ACTIVITY
Set down all of the entries word for word, omitting the images they contain.
======== TASK INPUTS ========
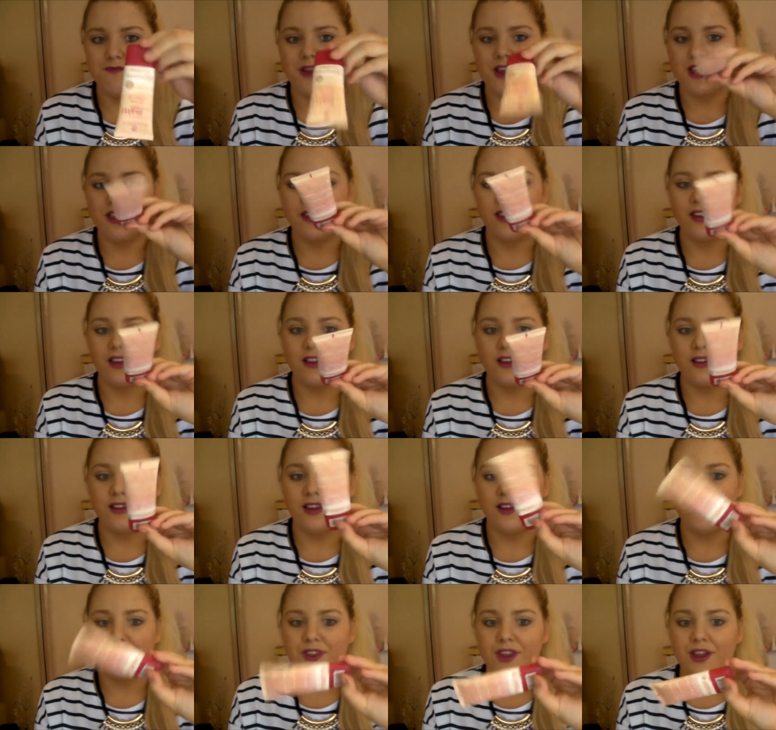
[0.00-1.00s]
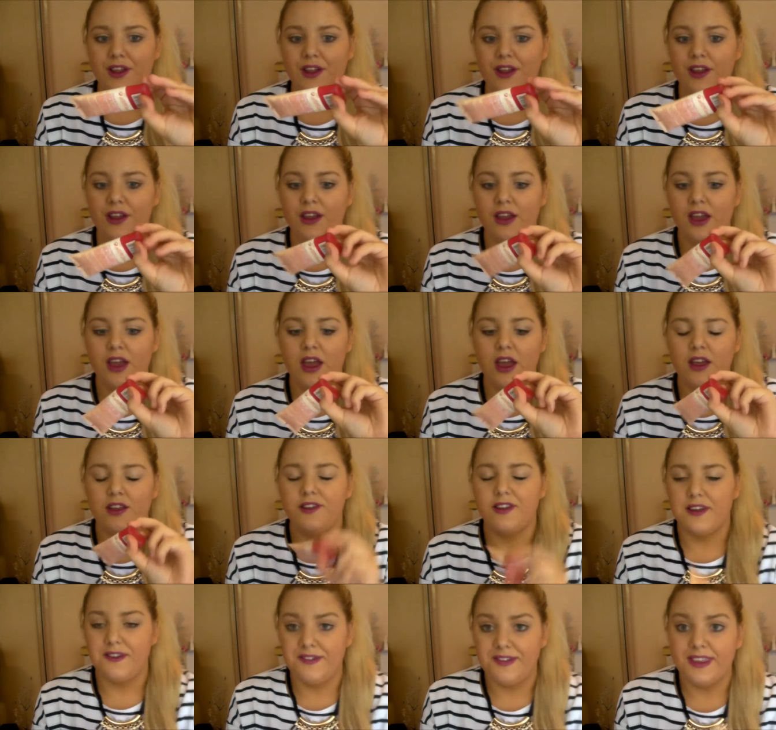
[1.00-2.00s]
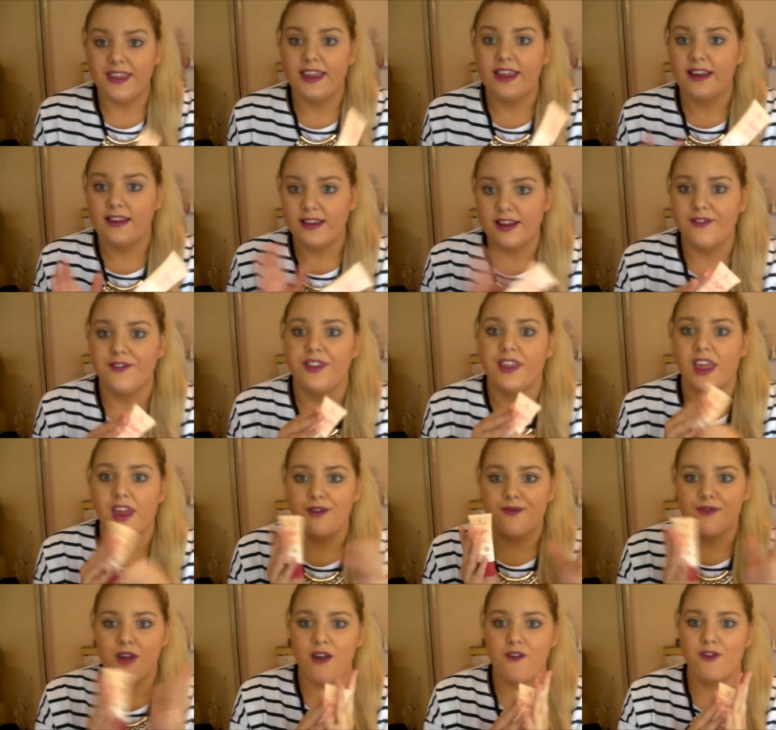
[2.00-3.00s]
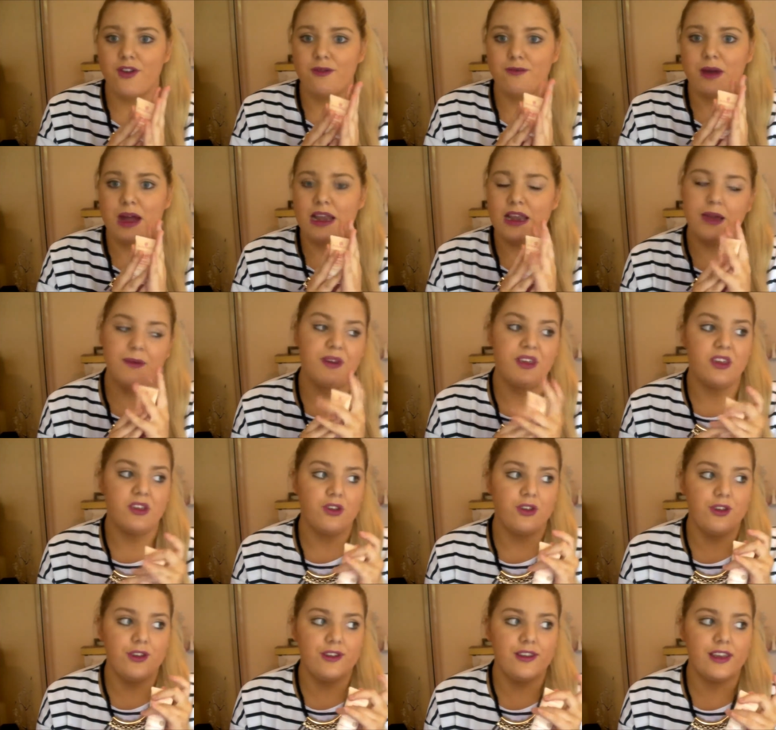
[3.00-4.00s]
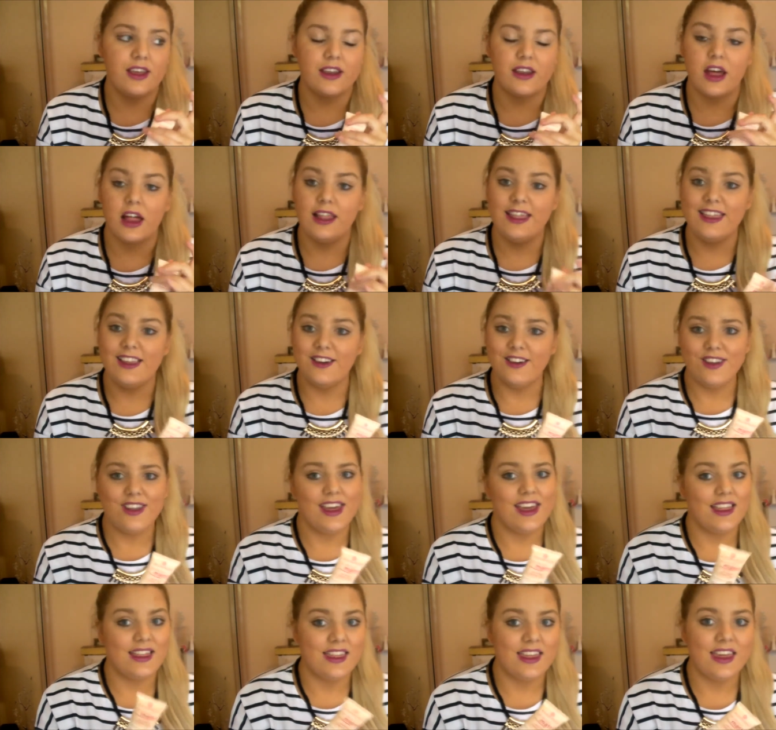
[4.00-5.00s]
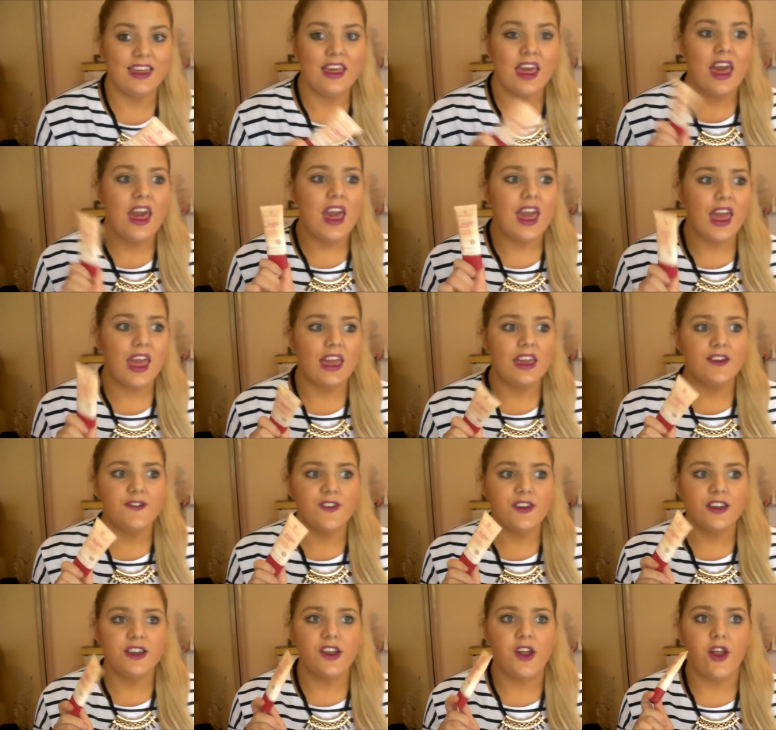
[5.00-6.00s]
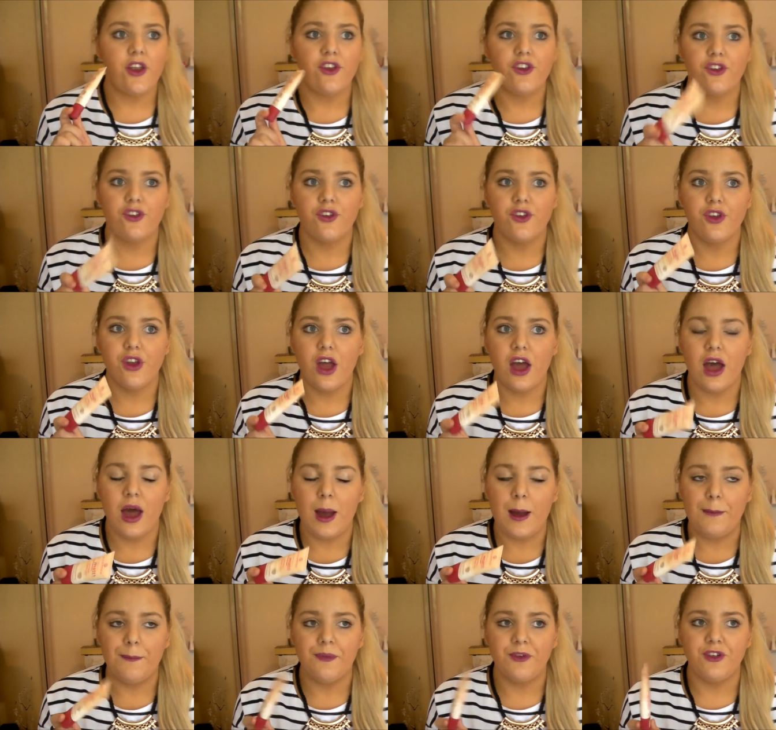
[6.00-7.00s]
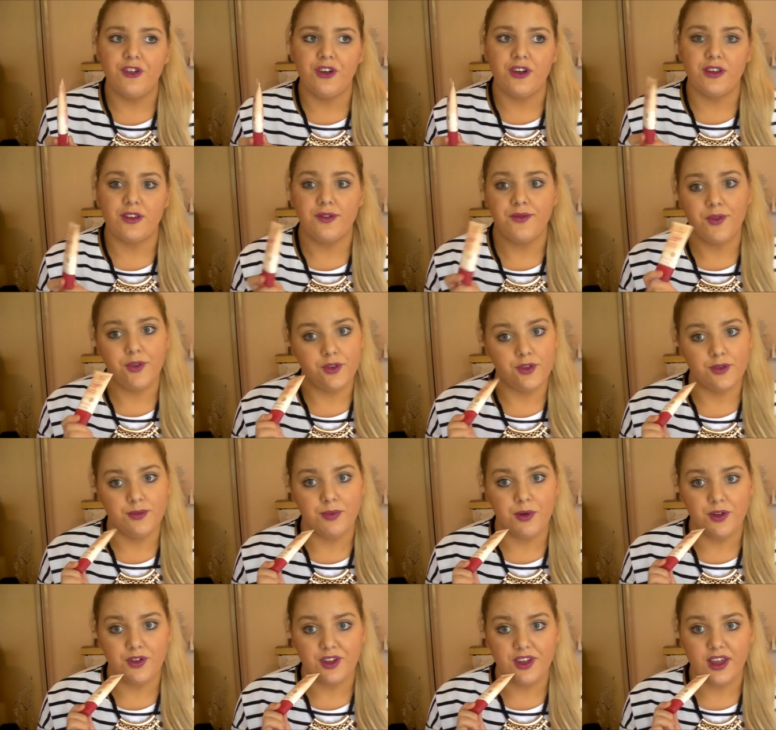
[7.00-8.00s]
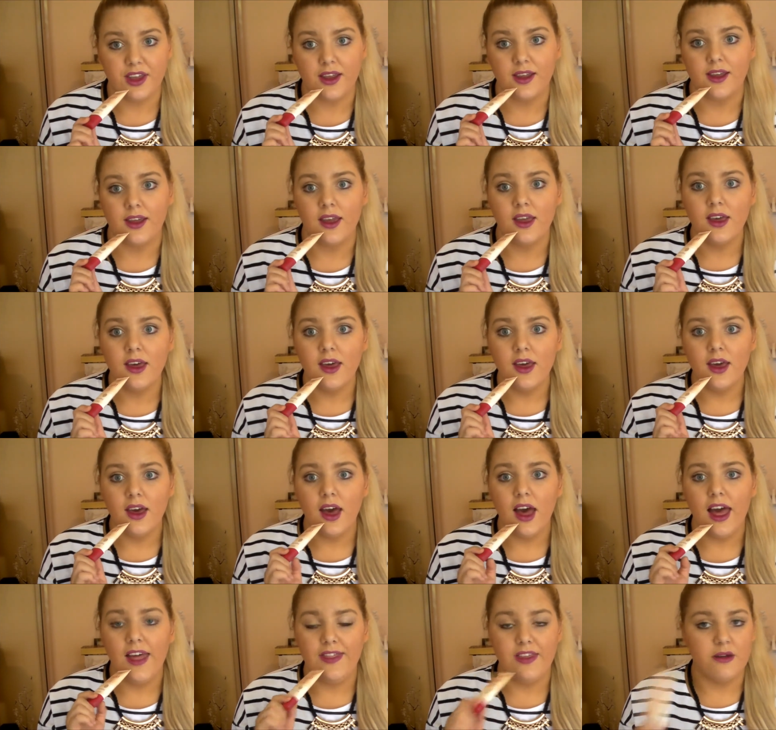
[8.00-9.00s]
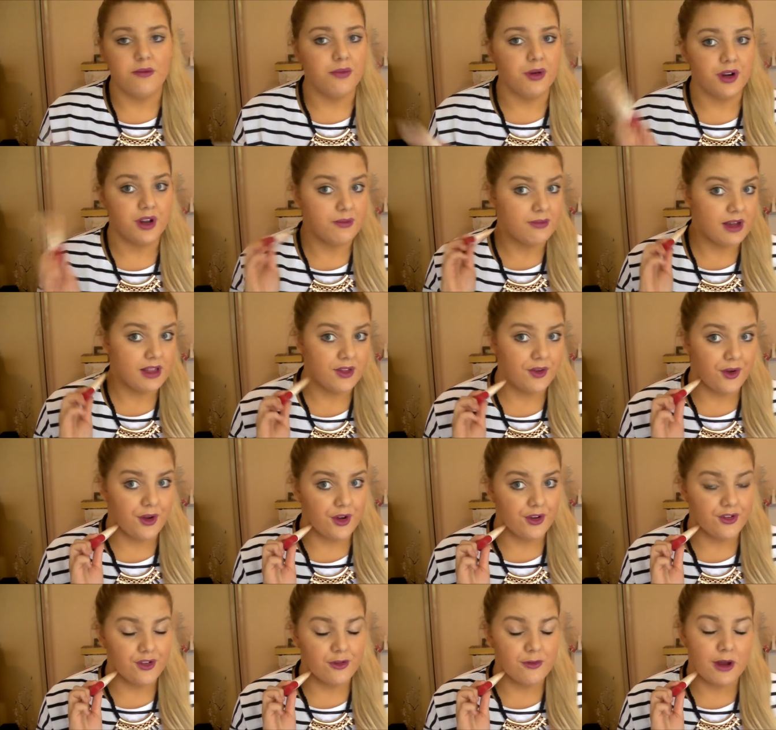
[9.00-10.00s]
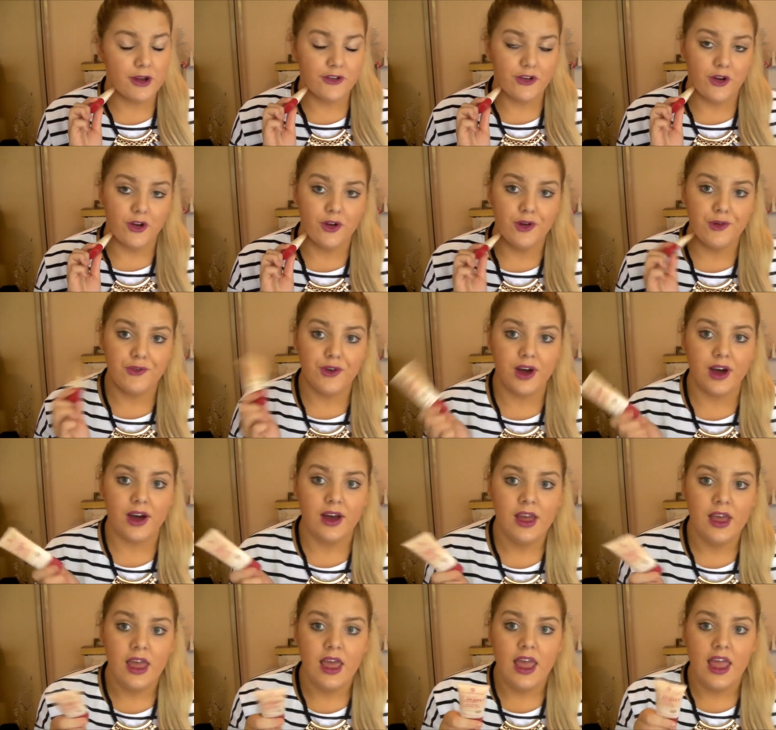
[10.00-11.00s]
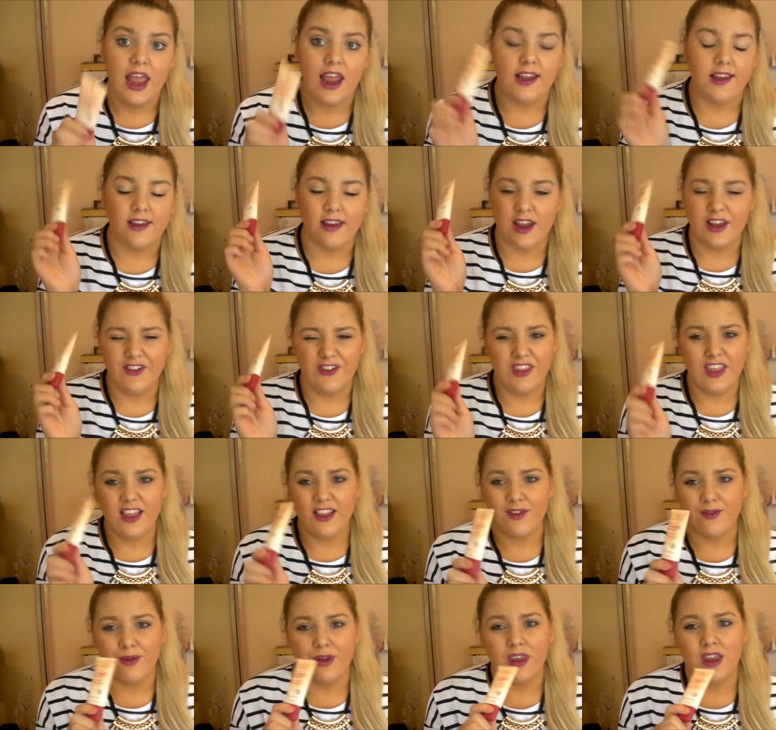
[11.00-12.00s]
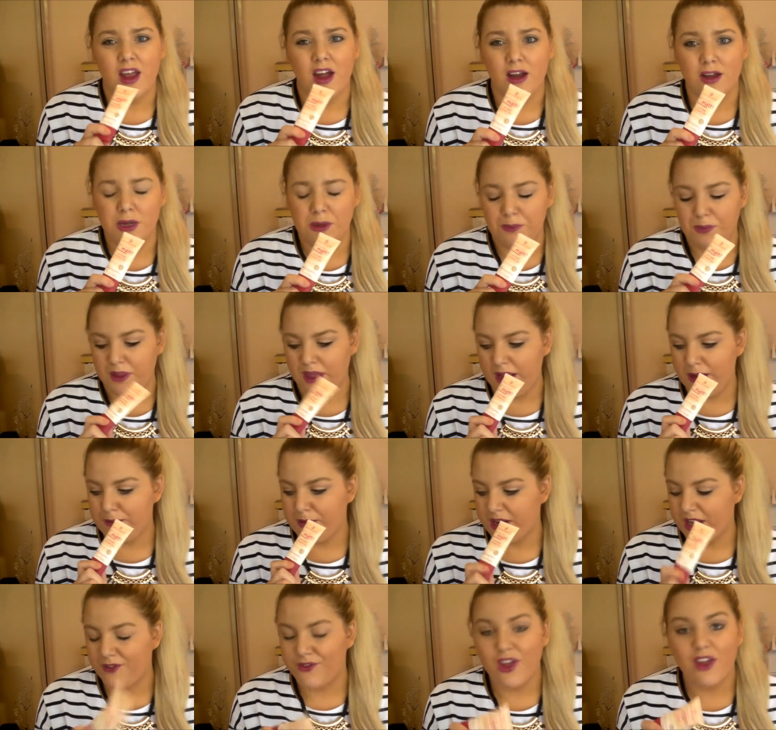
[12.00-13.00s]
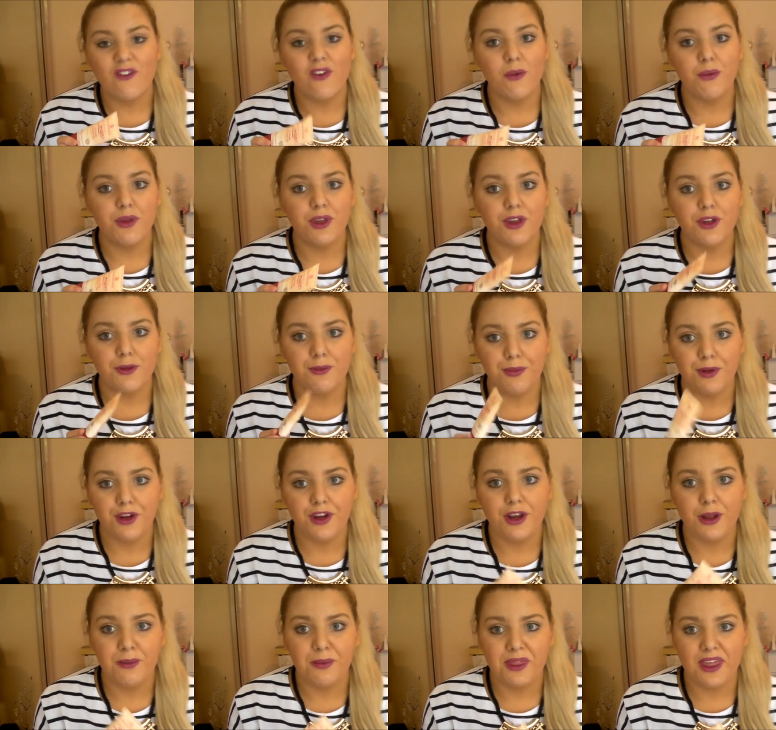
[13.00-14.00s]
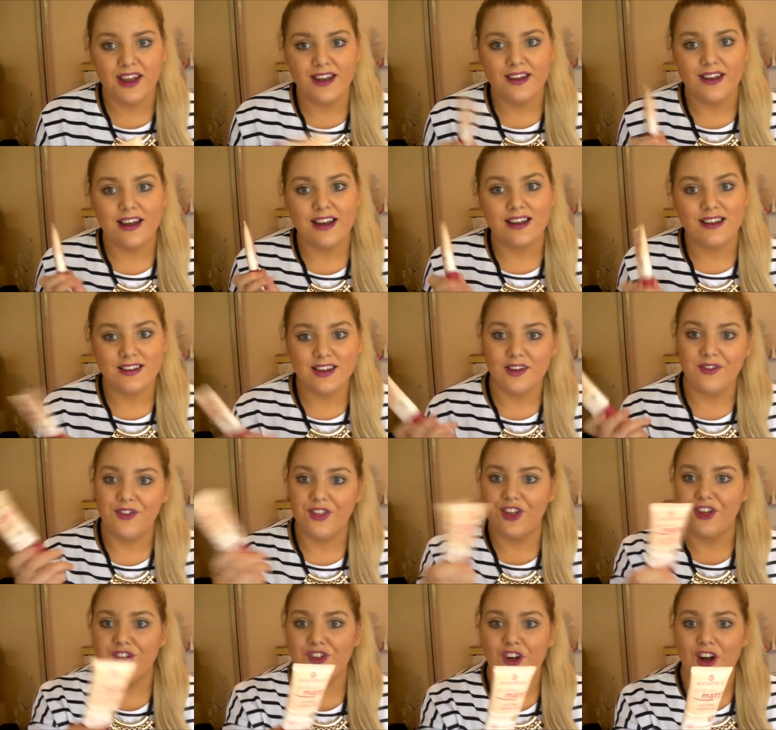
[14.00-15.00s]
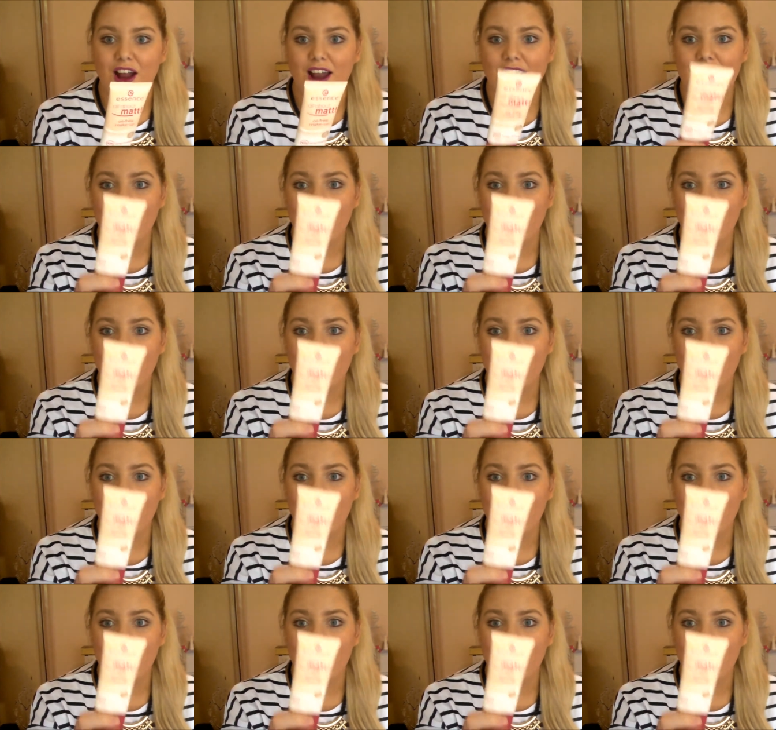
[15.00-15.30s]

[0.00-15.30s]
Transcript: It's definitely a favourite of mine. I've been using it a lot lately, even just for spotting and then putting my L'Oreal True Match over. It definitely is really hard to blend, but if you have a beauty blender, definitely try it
========
YOUR SOLUTION
[0.00-1.00s]
[1.00-2.00s]
[2.00-3.00s]
[3.00-4.00s]
[4.00-5.00s]
[5.00-6.00s]
[6.00-7.00s]
[7.00-8.00s]
[8.00-9.00s]
[9.00-10.00s]
[10.00-11.00s]
[11.00-12.00s]
[12.00-13.00s]
[13.00-14.00s]
[14.00-15.00s]
[15.00-15.30s]

[0.00-15.30s]
Transcript: It's definitely a favourite of mine. I've been using it a lot lately, even just for spotting and then putting my L'Oreal True Match over. It definitely is really hard to blend, but if you have a beauty blender, definitely try it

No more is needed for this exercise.